Followed by a kind of barked cheer of “Rent rent rent rent rent.” My only question is, Well, why aren’t you going to pay this year’s rent?

It seems they’re not going to pay rent because rent is for losers and uncreative types. Rent is for Suits. By contrast, they are the last bastion of purity. They have not sold out and yet their brilliance goes unacknowledged, so fuck you, Yuppie scum!

I know what it’s like to feel bitter and ignored. I lived in Brooklyn a long time ago, about a block away from a prison. During the day the neighborhood bustled with lawyers, judges, criminals, bail bondsmen and private detectives.

I lived on a block in little two-story building that had once been a coach house. The basement had a dirt floor. On the ground floor below me was an office that did what, exactly. Resumés? I can’t remember.
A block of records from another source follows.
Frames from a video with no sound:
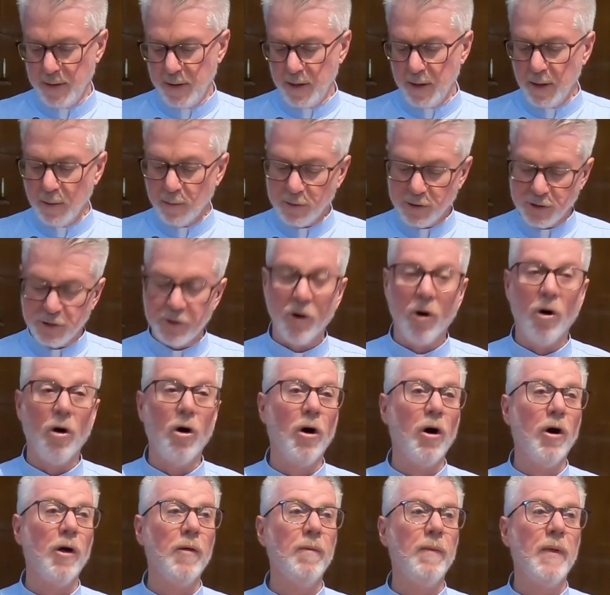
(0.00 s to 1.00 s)
It was
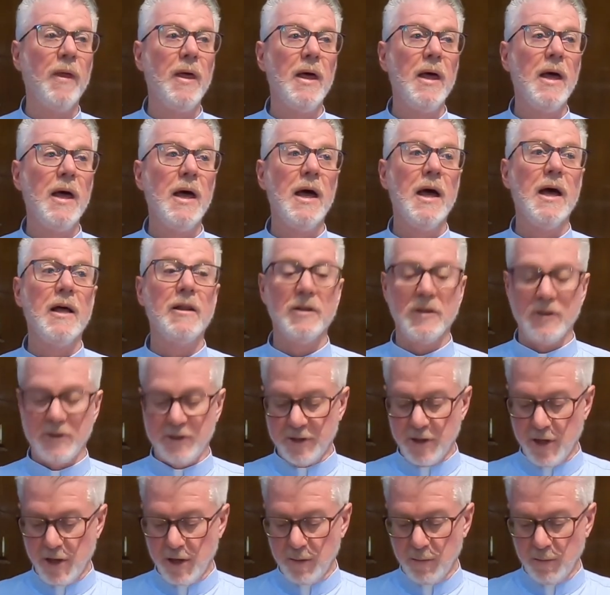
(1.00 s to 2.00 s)
dawn, and the
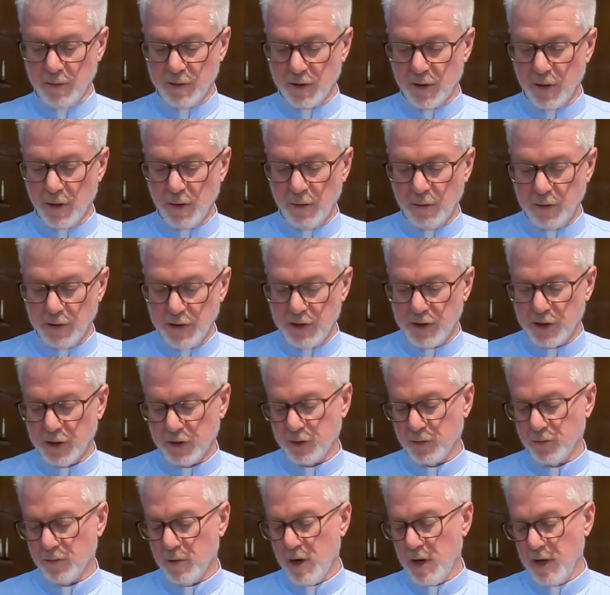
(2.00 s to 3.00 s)
sun was only
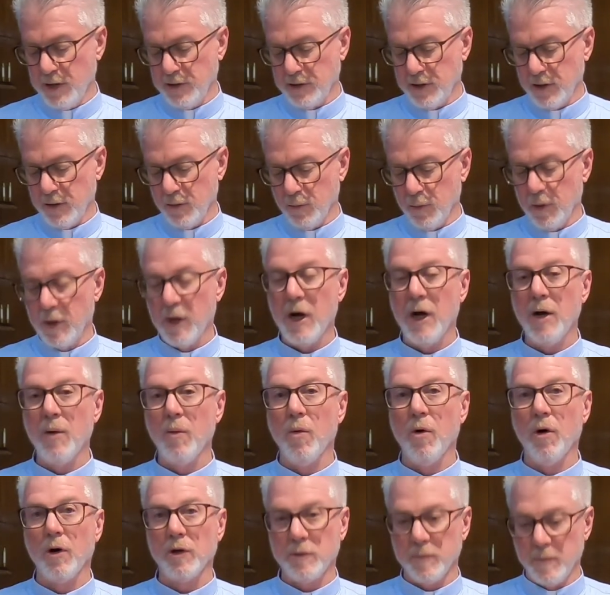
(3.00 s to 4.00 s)
just rising when I
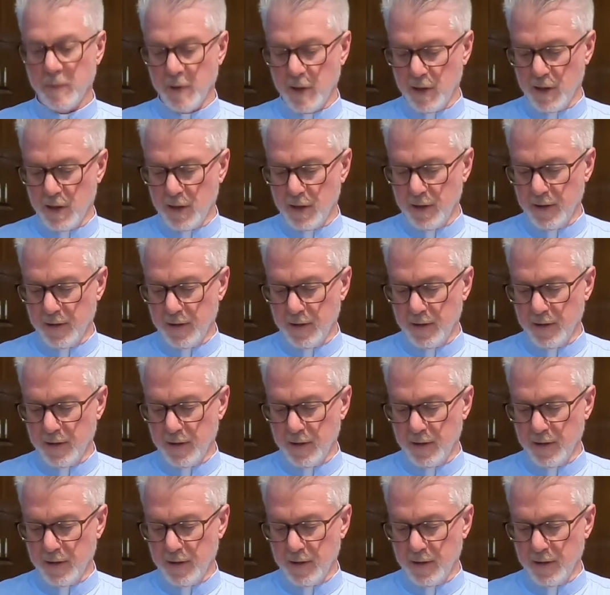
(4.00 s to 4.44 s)
walked by.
What I do remember is the man whose office it was: Raul Rivas. Raul was knee-bucklingly handsome.

If my life had been different, like if I were a hot girl with a driver’s license, I could have put on a tube top and gone outside to wash my car in slow motion.
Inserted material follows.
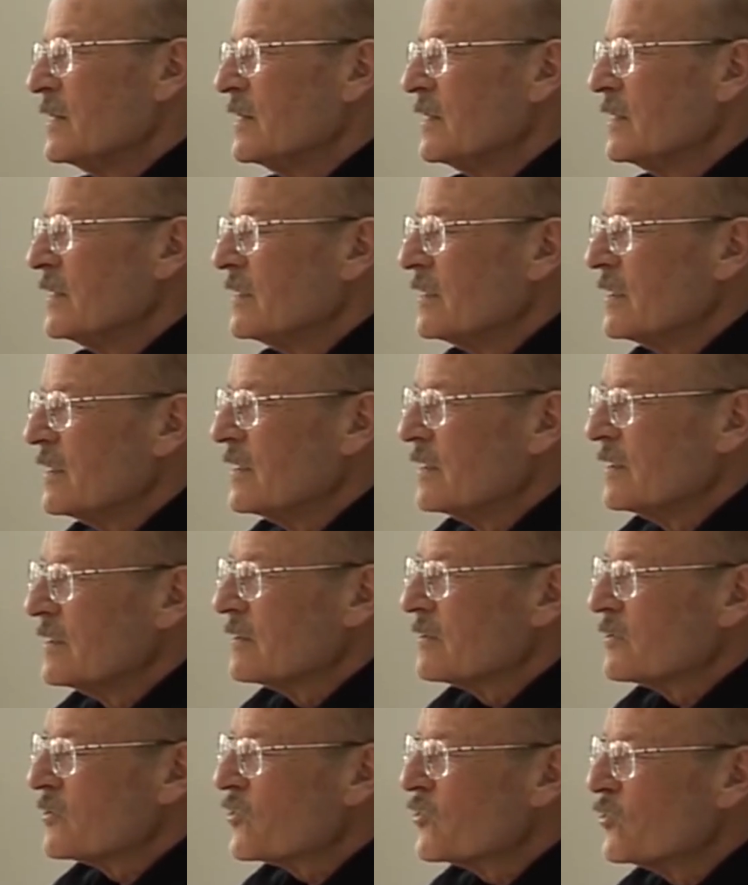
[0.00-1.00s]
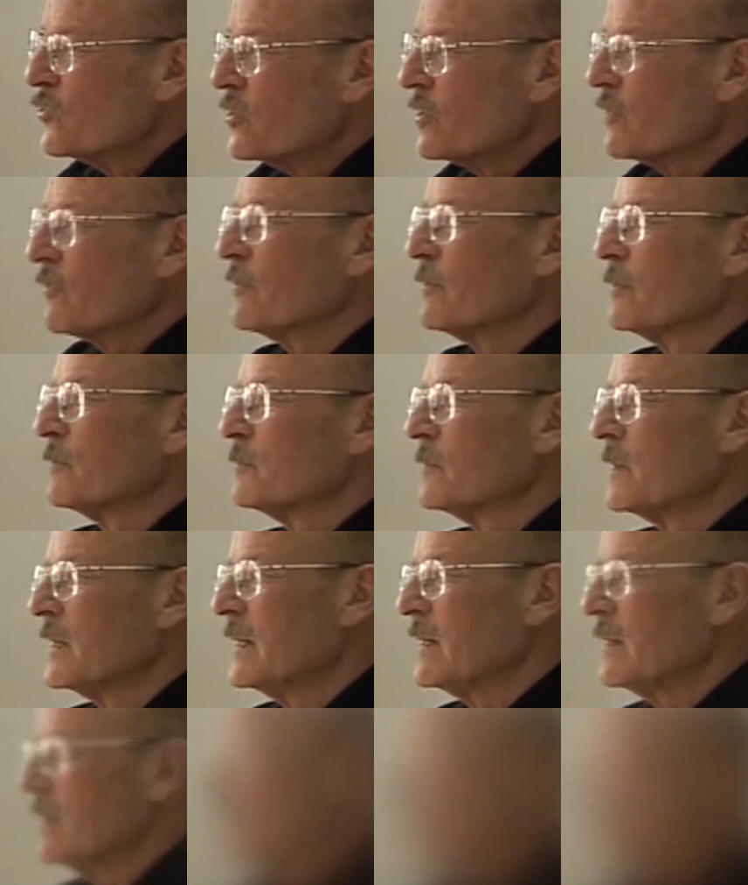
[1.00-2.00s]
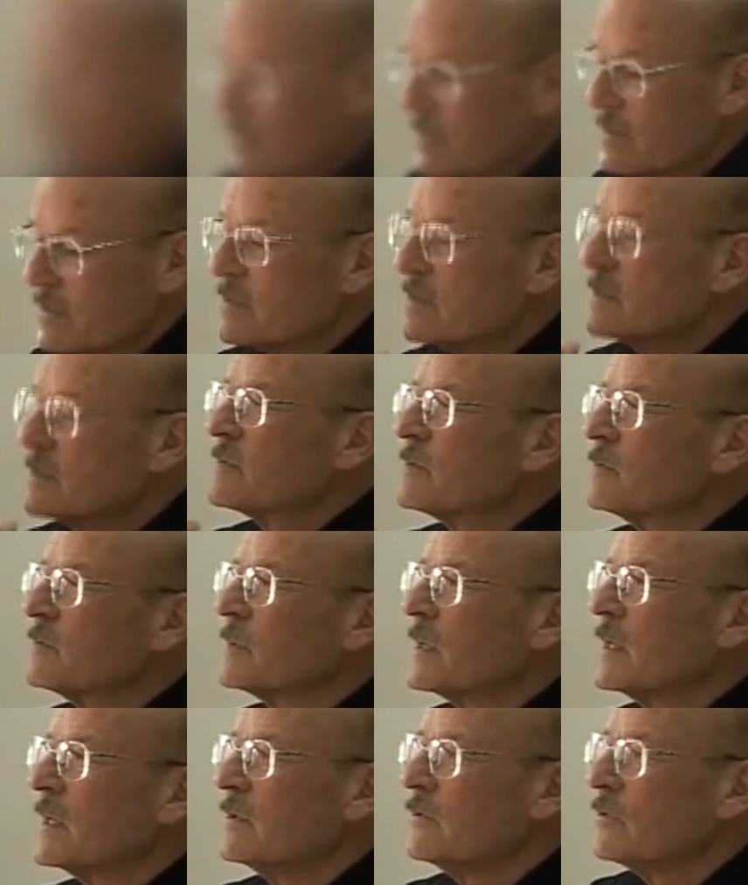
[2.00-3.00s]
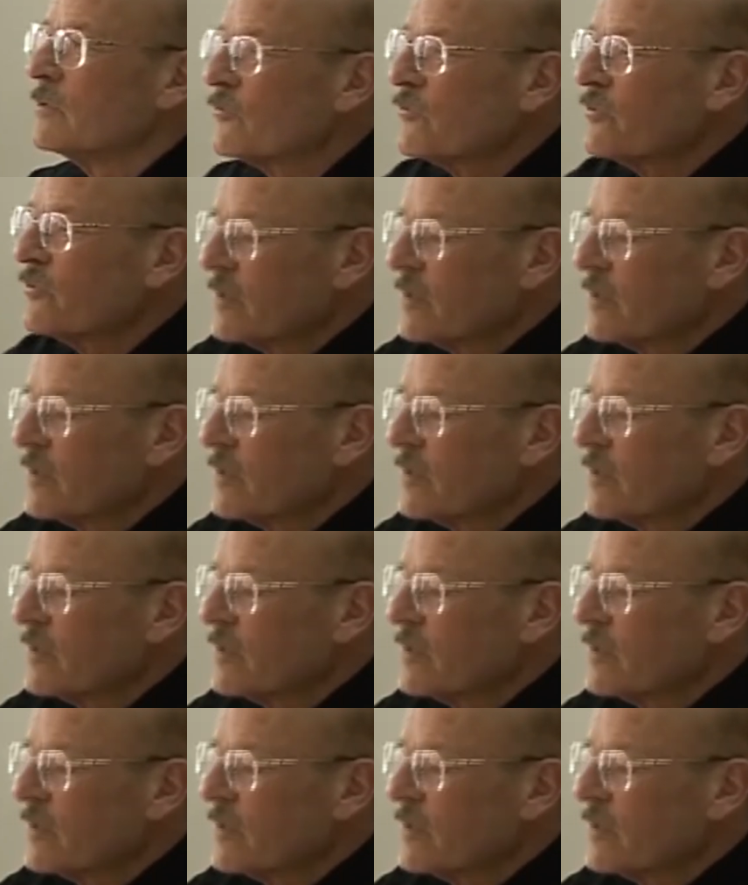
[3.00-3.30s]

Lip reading: in a truthful way, and this is the way your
At night, there was no one else on the block, except for the people across the street, a family of drug dealers with pit bulls.

Once during the day, it must have been a weekend because I was home, I could hear Raul having sex in the office downstairs. I skittered around my apartment like a cockroach on a frying pan trying to find a knothole in the crappy floorboards, eventually just lying down flat against the tile on the kitchen floor, listening.

That was my early twenties in a nutshell. I was robbed in that neighborhood twice. It hardly seemed worth it to live in a horrible part of town just so I could go daily to a stupid, soul-crushing, low-paying job. Especially since, as deeply as I yearned to be creative, for years and years I was too scared to even try. So I did nothing. But here’s something I did do:

Jonathan Larson died the day before Rent opened. The show went on to become a huge hit, and it won the Pulitzer. I heard 9/11 jokes long before it felt okay to say that maybe

Rent was an insidious, middlebrow lie. That, even though it was a terrible thing that he died, and that, yes, New York was getting far too expensive and inhospitable to young people who tried to come here with dreams of making art, and indeed AIDS is a devastating, horrible scourge,

was it just me, or was everybody leaving the theater rooting for both the landlords and the virus?

It’s never easy to publicly oppose something that achieves brilliant, unstoppable heights. It can make you seem bitter. I once ran into a friend of mine and his mother at the movies.

The subject of Philip Roth came up. Jews are always talking about Philip Roth. It turns out my friend’s mother knew him growing up in Newark. She wasn’t a fan.

“Pfffff. Philip Roth,” she spat. “He was such a jerk. I always wished him ill.”

We were at The Red Shoes, maybe the best movie ever made. Certainly one of the best movies about what it means to be creative.

Moira Shearer plays Victoria Page, a girl whose single-minded devotion to the ballet makes her a great star. Everyone loves Vickie and everyone want to mold her to his own purposes:

the multi-lingual ballet impresario with the silk dressing gown and pencil moustache; her husband, the composer. Finally, it is all too much for poor Vickie. Moments before she is to take the stage in Monte Carlo,

she snaps, and in full ballet makeup—her mouth a red slash, her eyes darkly rimmed and extended like pointed black leaves –

she runs from the theater, down the broad stone steps of the opera house and flings herself over an ornate balustrade into the path of an oncoming train fifty feet below. The greatest dancer of her time is dead. All is loss and sorrow.

But the ballet of The Red Shoes goes on as scheduled, as it must, and in Victoria Page’s place, a lone spotlight, illuminating the places she would have been dancing. It is a fitting tribute, this bright absence.

After all, without the work, there is nothing.